Dataset entries
>>>

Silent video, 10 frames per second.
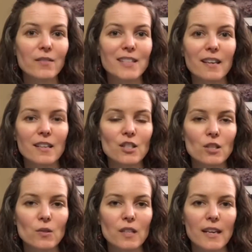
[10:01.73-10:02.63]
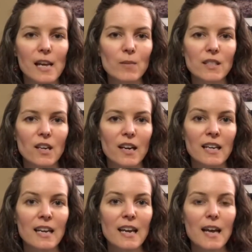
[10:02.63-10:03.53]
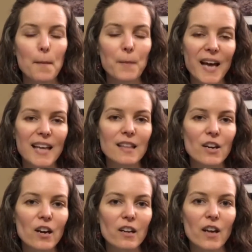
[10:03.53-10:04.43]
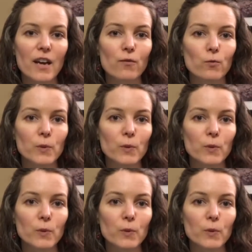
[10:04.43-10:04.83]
of selling shoes on Amazon. But there are a lot of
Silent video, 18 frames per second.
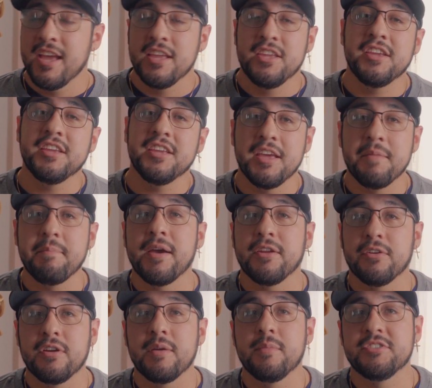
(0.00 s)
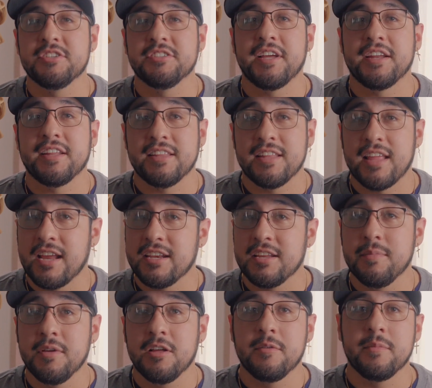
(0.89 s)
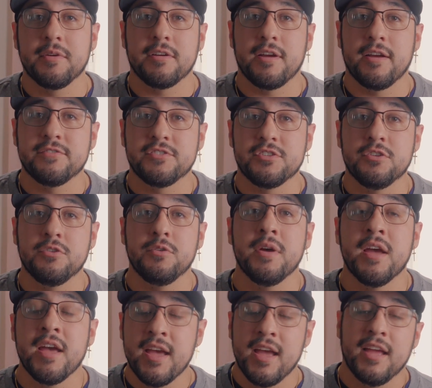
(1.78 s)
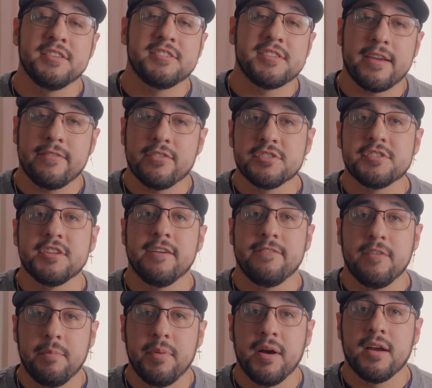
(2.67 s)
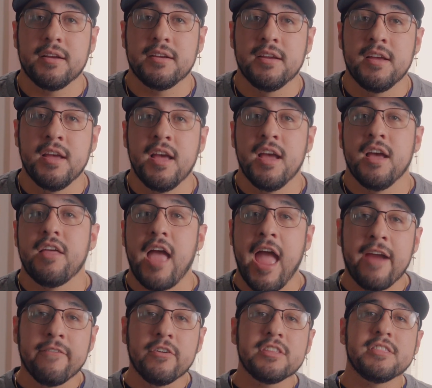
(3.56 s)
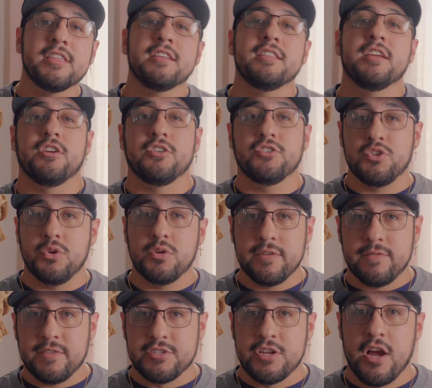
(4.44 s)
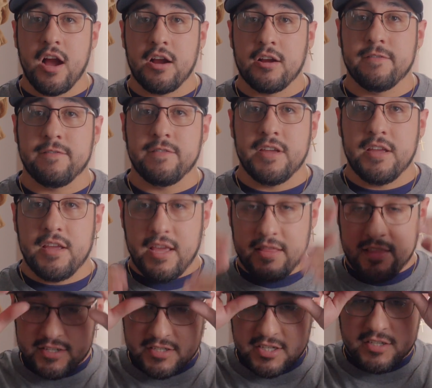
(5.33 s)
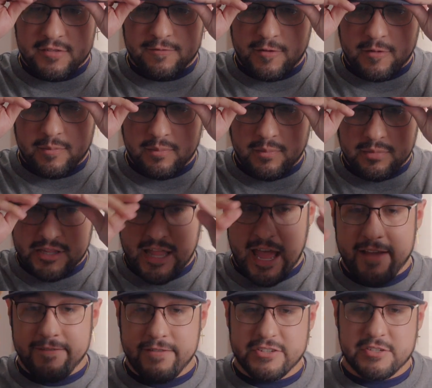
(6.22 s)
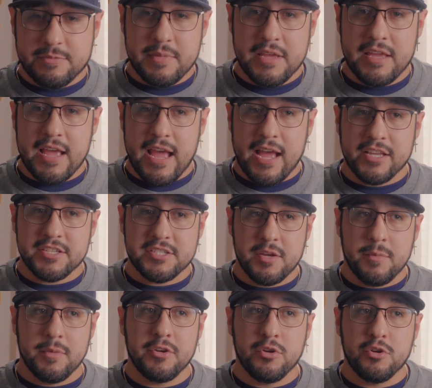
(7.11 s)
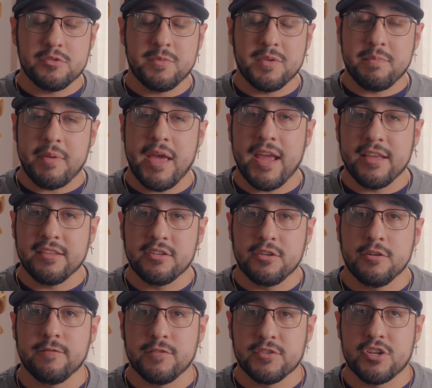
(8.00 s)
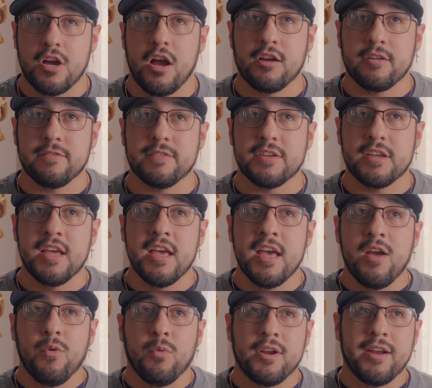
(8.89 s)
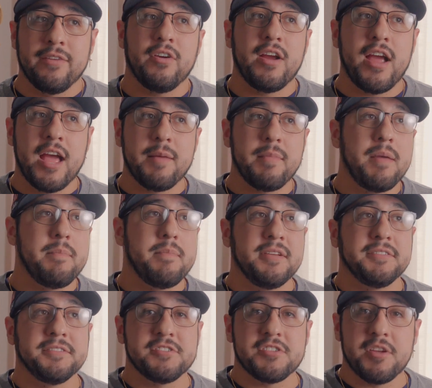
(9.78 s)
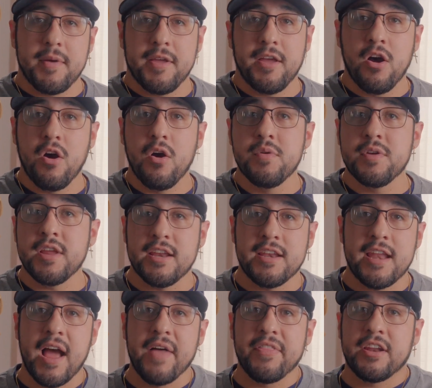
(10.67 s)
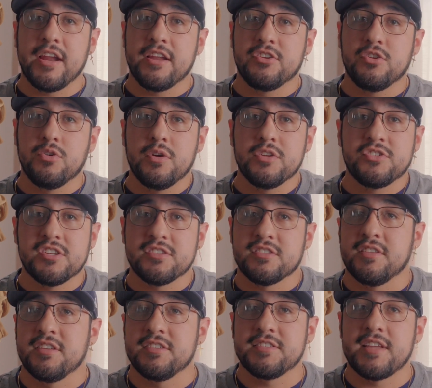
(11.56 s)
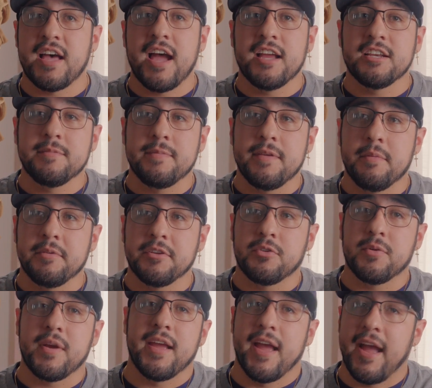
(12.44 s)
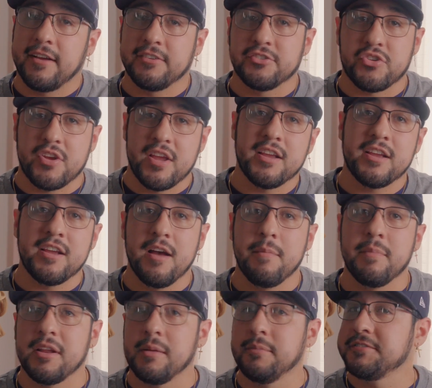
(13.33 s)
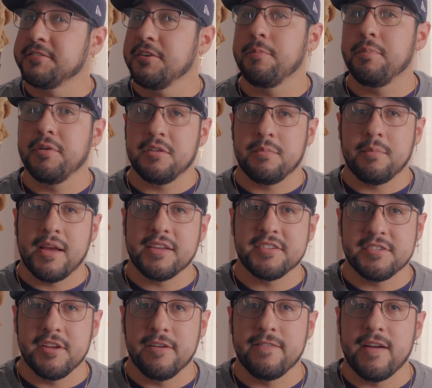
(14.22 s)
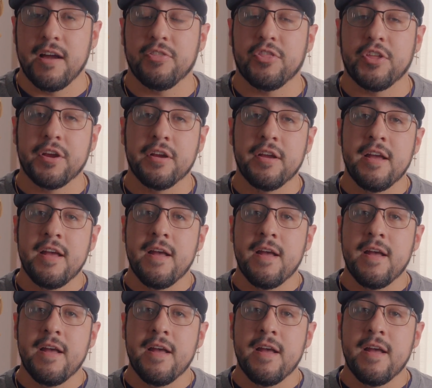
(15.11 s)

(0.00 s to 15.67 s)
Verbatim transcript: you can get better images out of 90 millimeter f2 and save yourself a buck. Everything that you're doing in photography, and this is from life as me as someone who's been paid to do photography. Whenever I had my business on my own, and now that I do it just on the side to be able to create extra income, but I'm still putting myself out there.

<<<

Work required: In the copy, include every line of the entries above exactly and none of the pictures.

Written answer:
Silent video, 10 frames per second.
[10:01.73-10:02.63]
[10:02.63-10:03.53]
[10:03.53-10:04.43]
[10:04.43-10:04.83]
of selling shoes on Amazon. But there are a lot of
Silent video, 18 frames per second.
(0.00 s)
(0.89 s)
(1.78 s)
(2.67 s)
(3.56 s)
(4.44 s)
(5.33 s)
(6.22 s)
(7.11 s)
(8.00 s)
(8.89 s)
(9.78 s)
(10.67 s)
(11.56 s)
(12.44 s)
(13.33 s)
(14.22 s)
(15.11 s)

(0.00 s to 15.67 s)
Verbatim transcript: you can get better images out of 90 millimeter f2 and save yourself a buck. Everything that you're doing in photography, and this is from life as me as someone who's been paid to do photography. Whenever I had my business on my own, and now that I do it just on the side to be able to create extra income, but I'm still putting myself out there.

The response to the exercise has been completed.